I concittadini illustri secondo la mia personale e contestabile visione non sono solo i grandi mecenati, gli imprenditori di successo, i professionisti che sono balzati all’attenzione internazionale per i loro meriti. Esistono figure che la ribalta mediatica trascura (erroneamente) ritenendo troppo modesto il loro, pur lodevole ed interessante lavoro, in vari campi dello scibile umano. In una piccola comunità, come la nostra, trovare un “Einstein”, è possibile, ma molto improbabile, pertanto ci accontentiamo di encomiare i nostri concittadini che con la loro passione e il loro impegno professionale hanno contribuito a far crescere questa nostra società con i loro apporti culturali. In questo contesto ho inserito uno stimato investigatore delle Scienze naturali e mio personale amico:
Professore di scienze in pensione, Angelo Ditta, è l’unico ricercatore autorizzato a operare nella Riserva naturale integrale Lago Preola e Gorghi Tondi, un’oasi naturale a Mazara del Vallo, luogo di sosta per gli uccelli migratori. Nel suo palmarès di scoperte ci sono più 30 di specie nuove per la Sicilia, 8 per l’Italia e una per l’Europa. Una passione, quella per la ricerca che Ditta ha sempre coltivato, anche quando da giovane docente insegnava Scienze alle scuole medie: dapprima nel nord Italia e poi a Mazara del Vallo dove ha concluso la carriera lunga 33 anni. Quella della ricerca è stata da sempre un chiodo fisso per il biologo mazarese: «Passione che ho coltivato nel tempo libero – spiega – e poi, quando a 58 anni sono andato in pensione, a tempo pieno». Passeggiate con retino, provette e binocolo tra le sciare di Mazara del Vallo, sulla costa di Torretta Granitola, sino a spingersi anche in provincia di Agrigento. E le sorprese sono sempre arrivate. Come il ritrovamento, nel bosco Scorace di Buseto Palizzolo del “Myrmecophilus (Myrmecophilus) fuscus”, un grillo di piccole dimensioni, il secondo esemplare trovato in Italia dopo il primo rinvenuto sull’Etna da Thomas Stalling nel 2013.
Entomologo Ricercatore e Consulente ambientale
Nuovo tassello per l’entomologia europea grazie a un ritrovamento inedito in Italia: il coleottero Axinotarsus (Tarxinosus) implicatus, specie diffusa in Tunisia, Algeria e Marocco ma finora mai segnalata nel nostro Paese.

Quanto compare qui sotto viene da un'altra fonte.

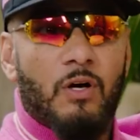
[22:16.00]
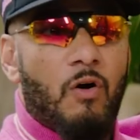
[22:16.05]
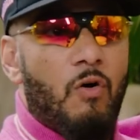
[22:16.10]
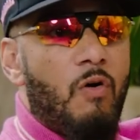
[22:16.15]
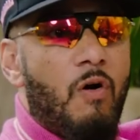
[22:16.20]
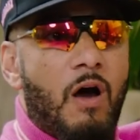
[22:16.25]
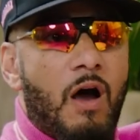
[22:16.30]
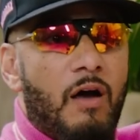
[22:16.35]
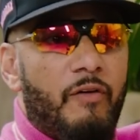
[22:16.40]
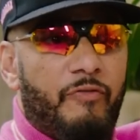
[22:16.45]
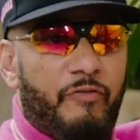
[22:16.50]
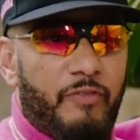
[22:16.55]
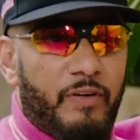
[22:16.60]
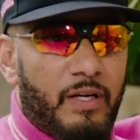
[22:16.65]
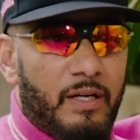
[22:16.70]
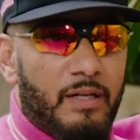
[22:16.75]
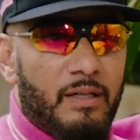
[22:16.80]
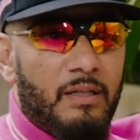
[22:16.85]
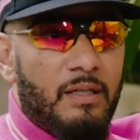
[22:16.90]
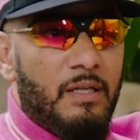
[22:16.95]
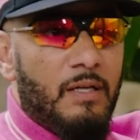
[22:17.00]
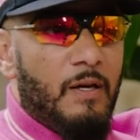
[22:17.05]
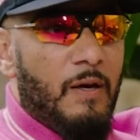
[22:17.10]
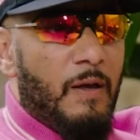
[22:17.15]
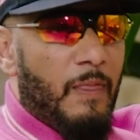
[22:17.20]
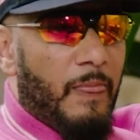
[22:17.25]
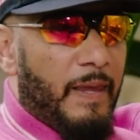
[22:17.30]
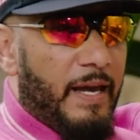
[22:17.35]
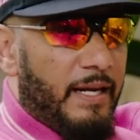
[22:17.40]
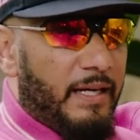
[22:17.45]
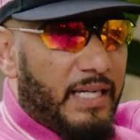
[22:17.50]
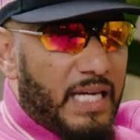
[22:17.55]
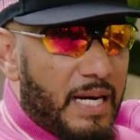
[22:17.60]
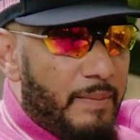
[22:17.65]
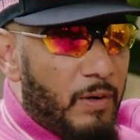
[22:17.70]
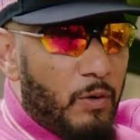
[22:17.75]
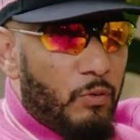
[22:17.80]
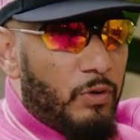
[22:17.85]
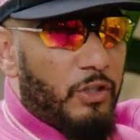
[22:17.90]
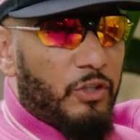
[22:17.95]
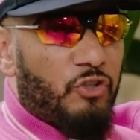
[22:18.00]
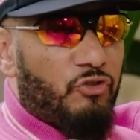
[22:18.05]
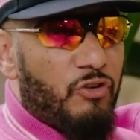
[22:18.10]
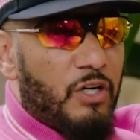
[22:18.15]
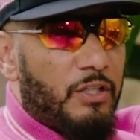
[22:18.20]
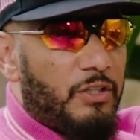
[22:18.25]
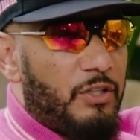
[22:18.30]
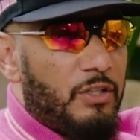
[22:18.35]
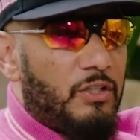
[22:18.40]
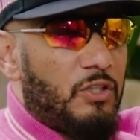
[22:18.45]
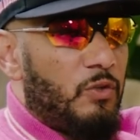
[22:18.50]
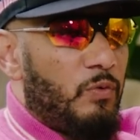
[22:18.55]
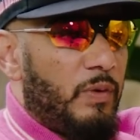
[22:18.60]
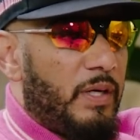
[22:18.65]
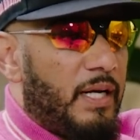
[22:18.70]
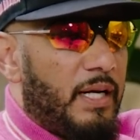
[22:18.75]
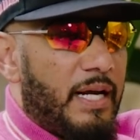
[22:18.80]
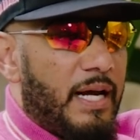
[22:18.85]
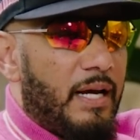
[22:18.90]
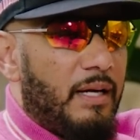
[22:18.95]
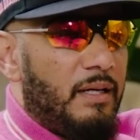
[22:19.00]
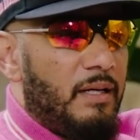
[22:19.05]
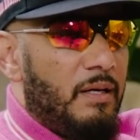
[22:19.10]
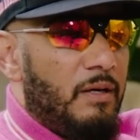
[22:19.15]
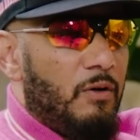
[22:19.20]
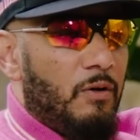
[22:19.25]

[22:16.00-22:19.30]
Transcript: a whole art fair yeah. and came up with a structure to where that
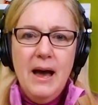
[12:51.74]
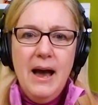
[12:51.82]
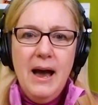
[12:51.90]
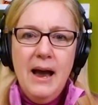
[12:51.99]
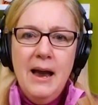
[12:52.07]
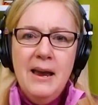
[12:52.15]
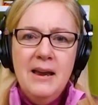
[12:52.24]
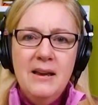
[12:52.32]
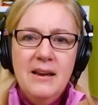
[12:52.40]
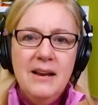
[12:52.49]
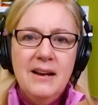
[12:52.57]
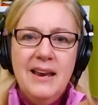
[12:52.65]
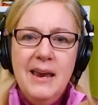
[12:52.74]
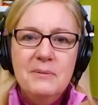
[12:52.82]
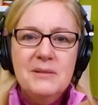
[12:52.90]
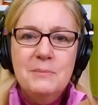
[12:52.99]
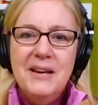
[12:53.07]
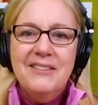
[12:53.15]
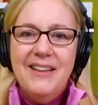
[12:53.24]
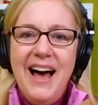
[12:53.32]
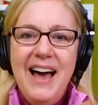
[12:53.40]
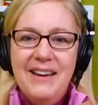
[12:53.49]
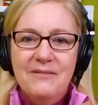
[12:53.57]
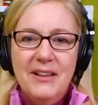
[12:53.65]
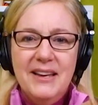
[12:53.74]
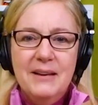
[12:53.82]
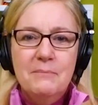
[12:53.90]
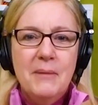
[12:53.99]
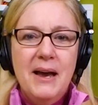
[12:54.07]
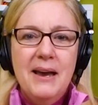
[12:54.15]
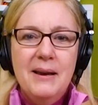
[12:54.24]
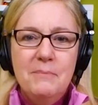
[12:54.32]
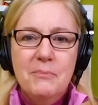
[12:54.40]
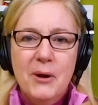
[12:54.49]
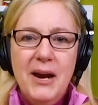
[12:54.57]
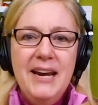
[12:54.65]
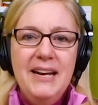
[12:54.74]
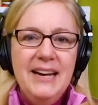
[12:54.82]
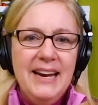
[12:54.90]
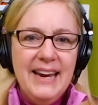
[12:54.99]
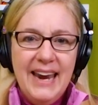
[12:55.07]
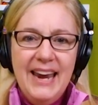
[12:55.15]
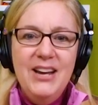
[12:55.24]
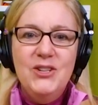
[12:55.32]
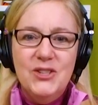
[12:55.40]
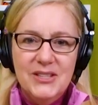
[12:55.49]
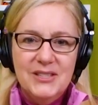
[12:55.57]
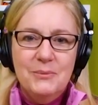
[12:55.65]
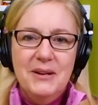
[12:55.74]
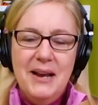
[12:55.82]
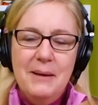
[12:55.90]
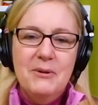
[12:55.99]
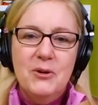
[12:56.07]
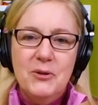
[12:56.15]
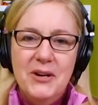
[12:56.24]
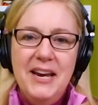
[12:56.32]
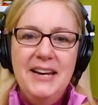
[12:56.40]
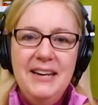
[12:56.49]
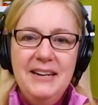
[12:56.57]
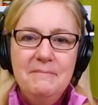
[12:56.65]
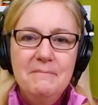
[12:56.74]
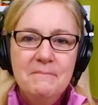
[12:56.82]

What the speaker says: it keeps me alive. Like, my brain engages when I'm creating.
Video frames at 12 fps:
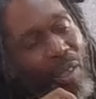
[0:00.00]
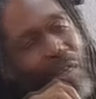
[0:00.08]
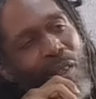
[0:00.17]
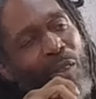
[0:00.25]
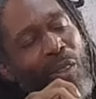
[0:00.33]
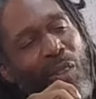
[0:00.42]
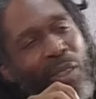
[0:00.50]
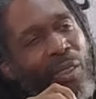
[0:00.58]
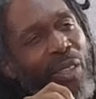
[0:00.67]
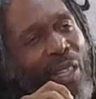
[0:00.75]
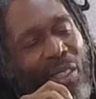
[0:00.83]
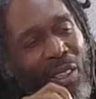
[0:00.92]
You don't know the
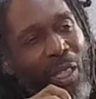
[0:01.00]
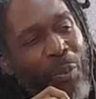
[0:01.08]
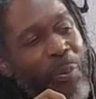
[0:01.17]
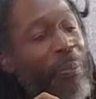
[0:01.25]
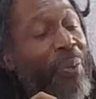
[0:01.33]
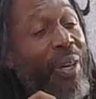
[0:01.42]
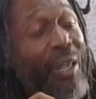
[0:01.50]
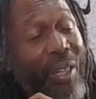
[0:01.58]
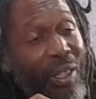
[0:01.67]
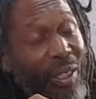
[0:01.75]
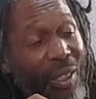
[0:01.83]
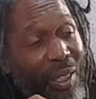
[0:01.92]
debts that's been
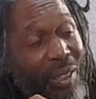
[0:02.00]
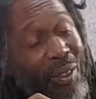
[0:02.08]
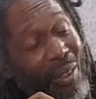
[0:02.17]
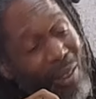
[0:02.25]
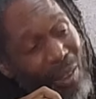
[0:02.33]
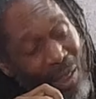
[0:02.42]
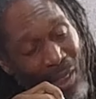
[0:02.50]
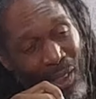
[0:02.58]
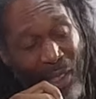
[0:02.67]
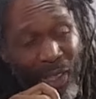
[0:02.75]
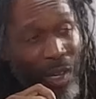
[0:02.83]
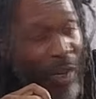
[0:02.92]
paid. Understand?
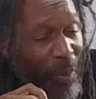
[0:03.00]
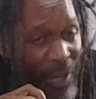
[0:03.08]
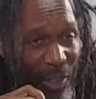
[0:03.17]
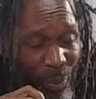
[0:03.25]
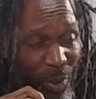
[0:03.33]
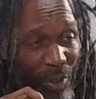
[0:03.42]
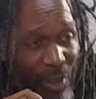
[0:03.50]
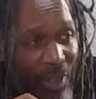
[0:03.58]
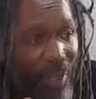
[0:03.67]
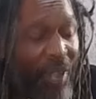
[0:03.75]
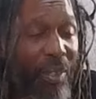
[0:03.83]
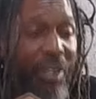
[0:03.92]
Ain't always music,
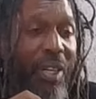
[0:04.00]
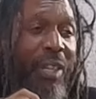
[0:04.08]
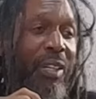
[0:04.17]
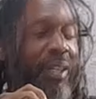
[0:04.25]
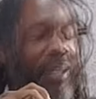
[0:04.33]
okay?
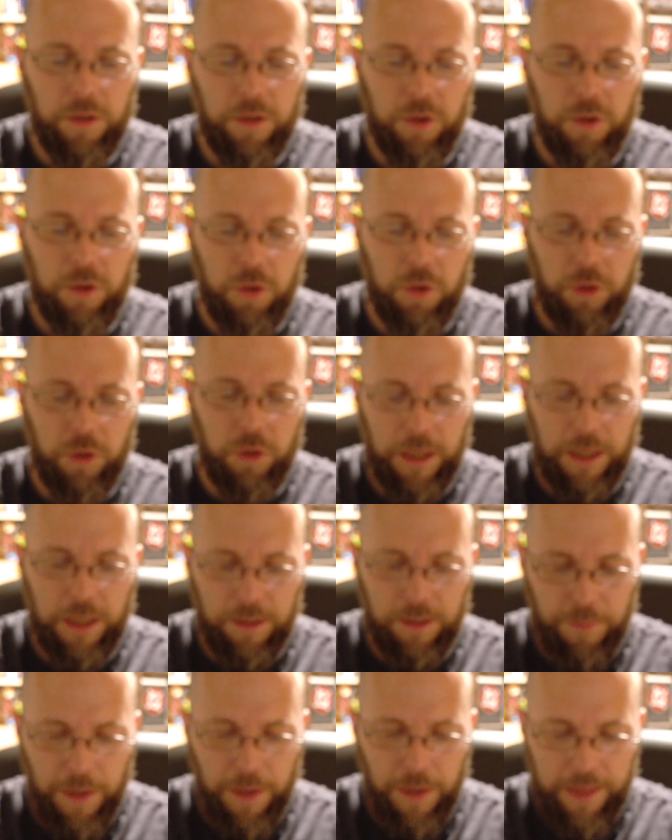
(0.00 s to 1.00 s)
You can
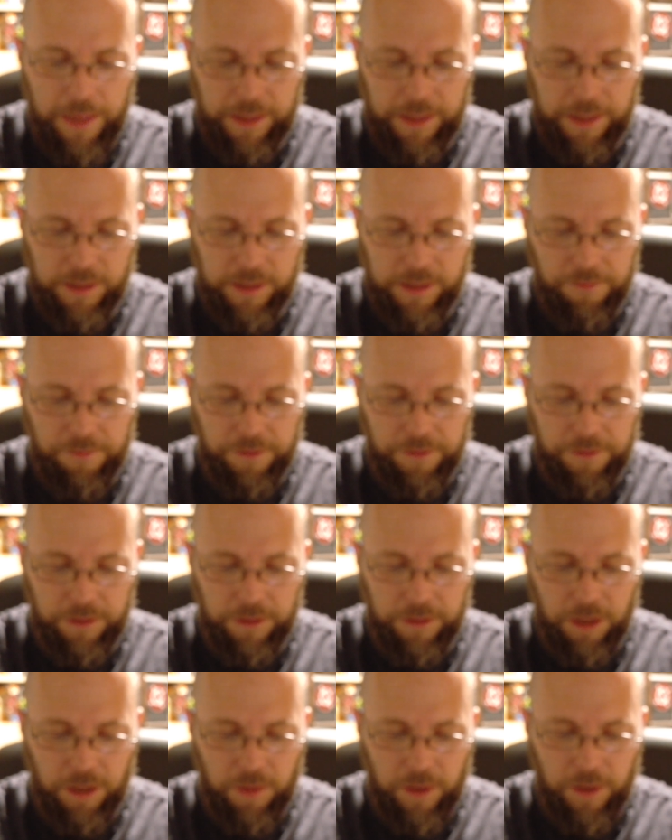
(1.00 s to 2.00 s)
buy that stuff and,
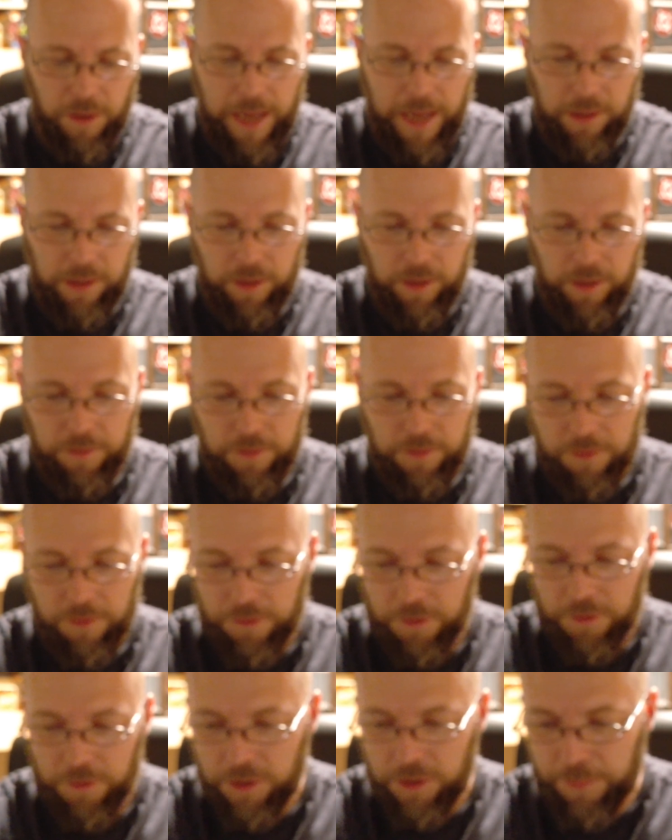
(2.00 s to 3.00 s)
you know, add it in
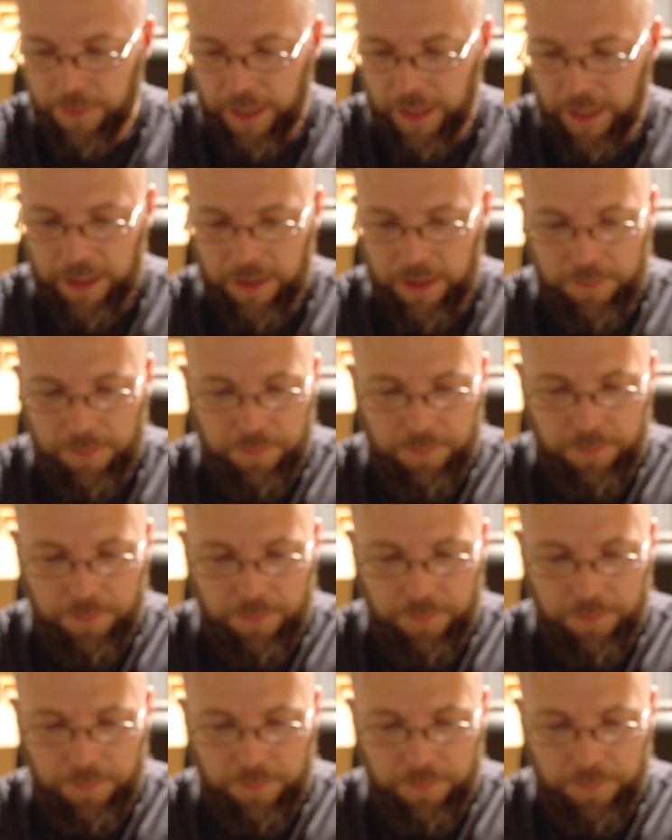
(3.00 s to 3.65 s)
if you're displaying them.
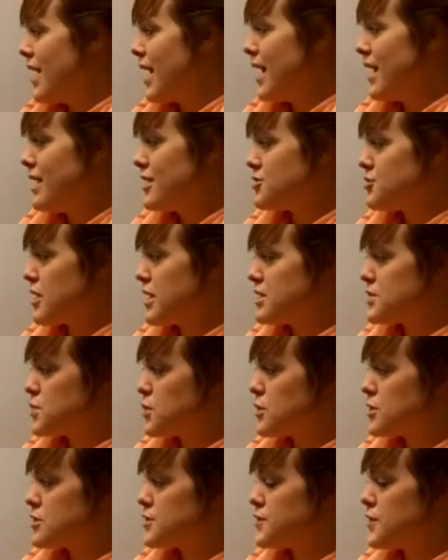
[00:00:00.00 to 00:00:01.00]
and it
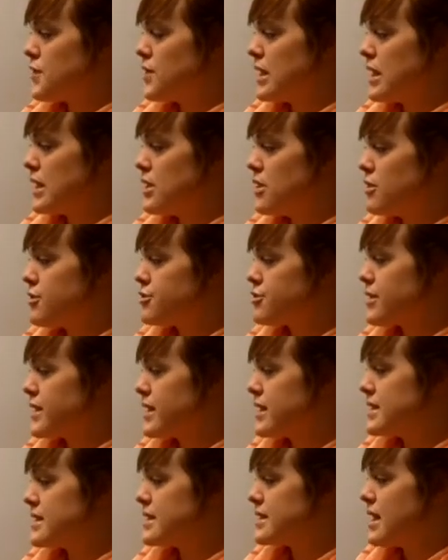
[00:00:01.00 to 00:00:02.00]
transports food and
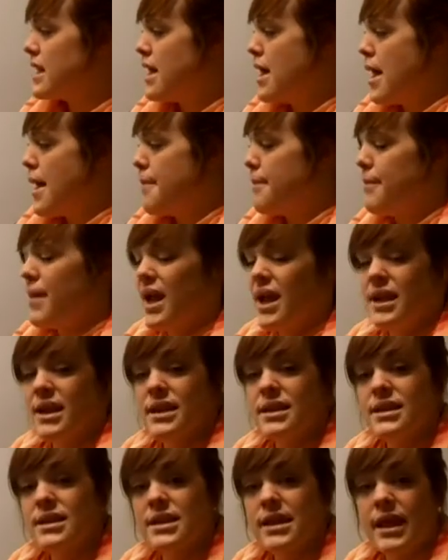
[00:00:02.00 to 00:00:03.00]
nutrients made
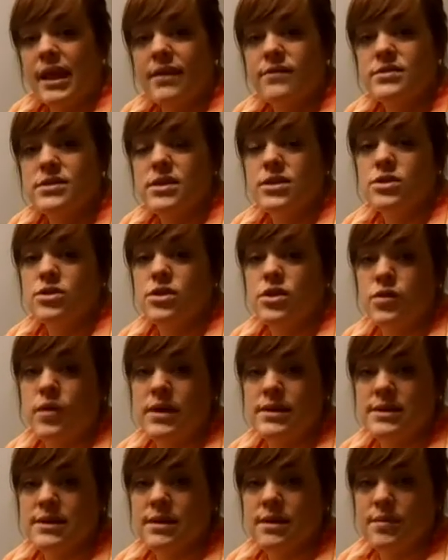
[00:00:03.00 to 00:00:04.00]
in the leaves to the
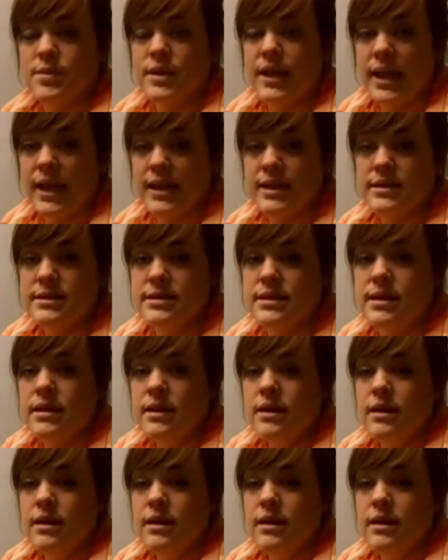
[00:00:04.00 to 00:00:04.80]
rest of the plant.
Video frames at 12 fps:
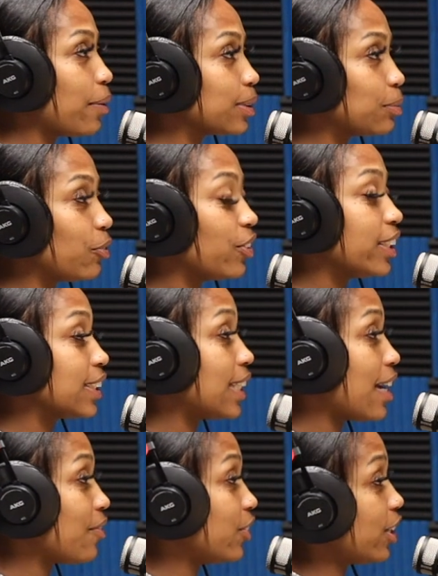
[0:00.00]
hours before it's
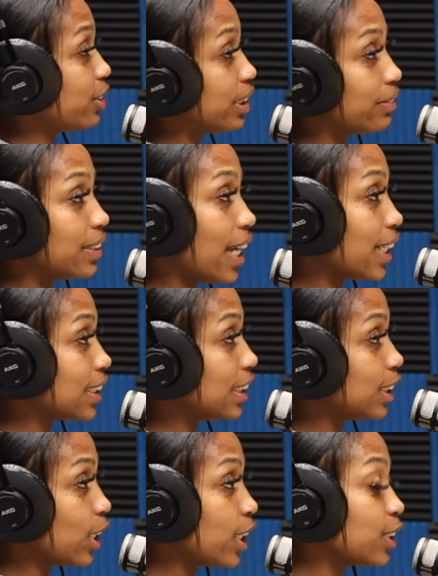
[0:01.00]
time for your shift to
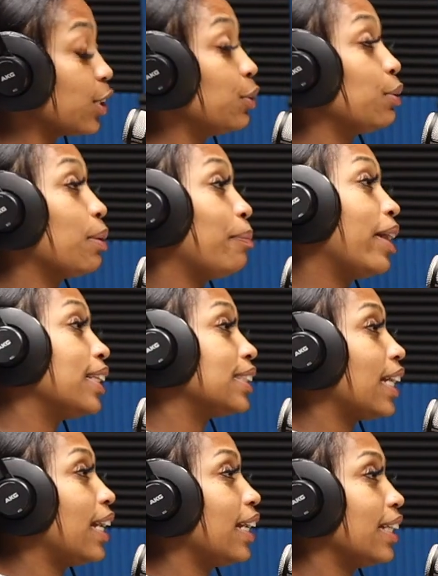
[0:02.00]
actually start so you can
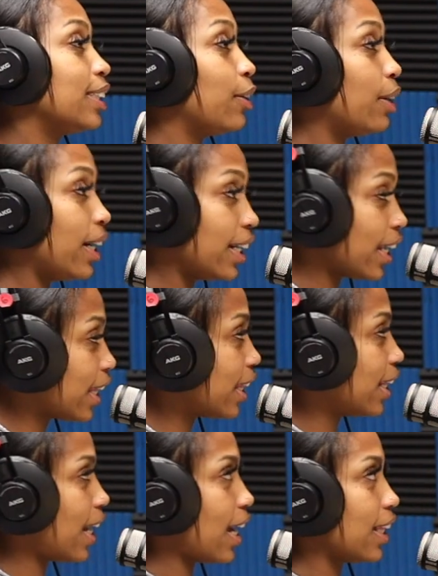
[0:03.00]
meditate and get your day
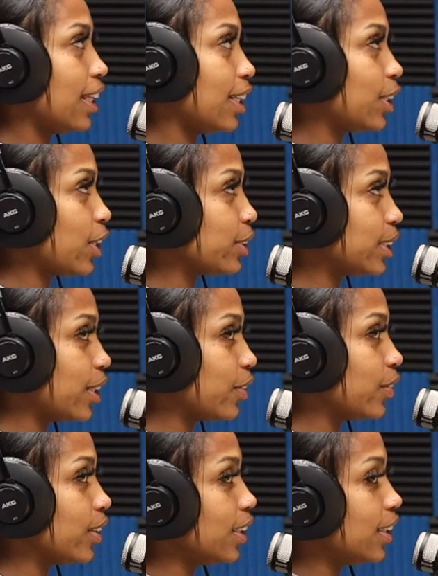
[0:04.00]
together and not clutter yourself,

Dalla sua città, Ditta mantiene contatti costanti con esperti di tutto il mondo — biologi, entomologi e aracnologi — grazie ai social e ai rapporti con docenti universitari. Tra le specie segnalate per la prima volta in Sicilia figura anche il ragno Canariphantes zonatus, noto finora per il primo rinvenimento in Sardegna. Nel territorio della riserva di Lago Preola e Gorghi Tondi, Ditta ha identificato tre femmine. «È possibile che sia arrivato qui tramite ballooning» spiega, «cioè sfruttando i filamenti di seta come veri e propri paracadute che permettono ai ragni di spostarsi sospinti dal vento per lunghe distanze». Da una mosca dal risvolto storico: Leptometopa latipes. Questa specie fu menzionata per la prima volta nel 1830, dopo essere stata trovata nel sarcofago di Federico II a Palermo. Ditta ne ha individuato un esemplare femmina sulle rive del fiume Mazaro. «Poiché l’imperatore morì nel 1250 a Castel Fiorentino, in Puglia, è chiaro che la specie era sconosciuta in Sicilia» osserva. «Gli adulti depongono le uova su carcasse e le larve possono svilupparsi anche nel letame e negli escrementi umani».
Il reperto è stato analizzato e confermato da Paul L.T. Beuk.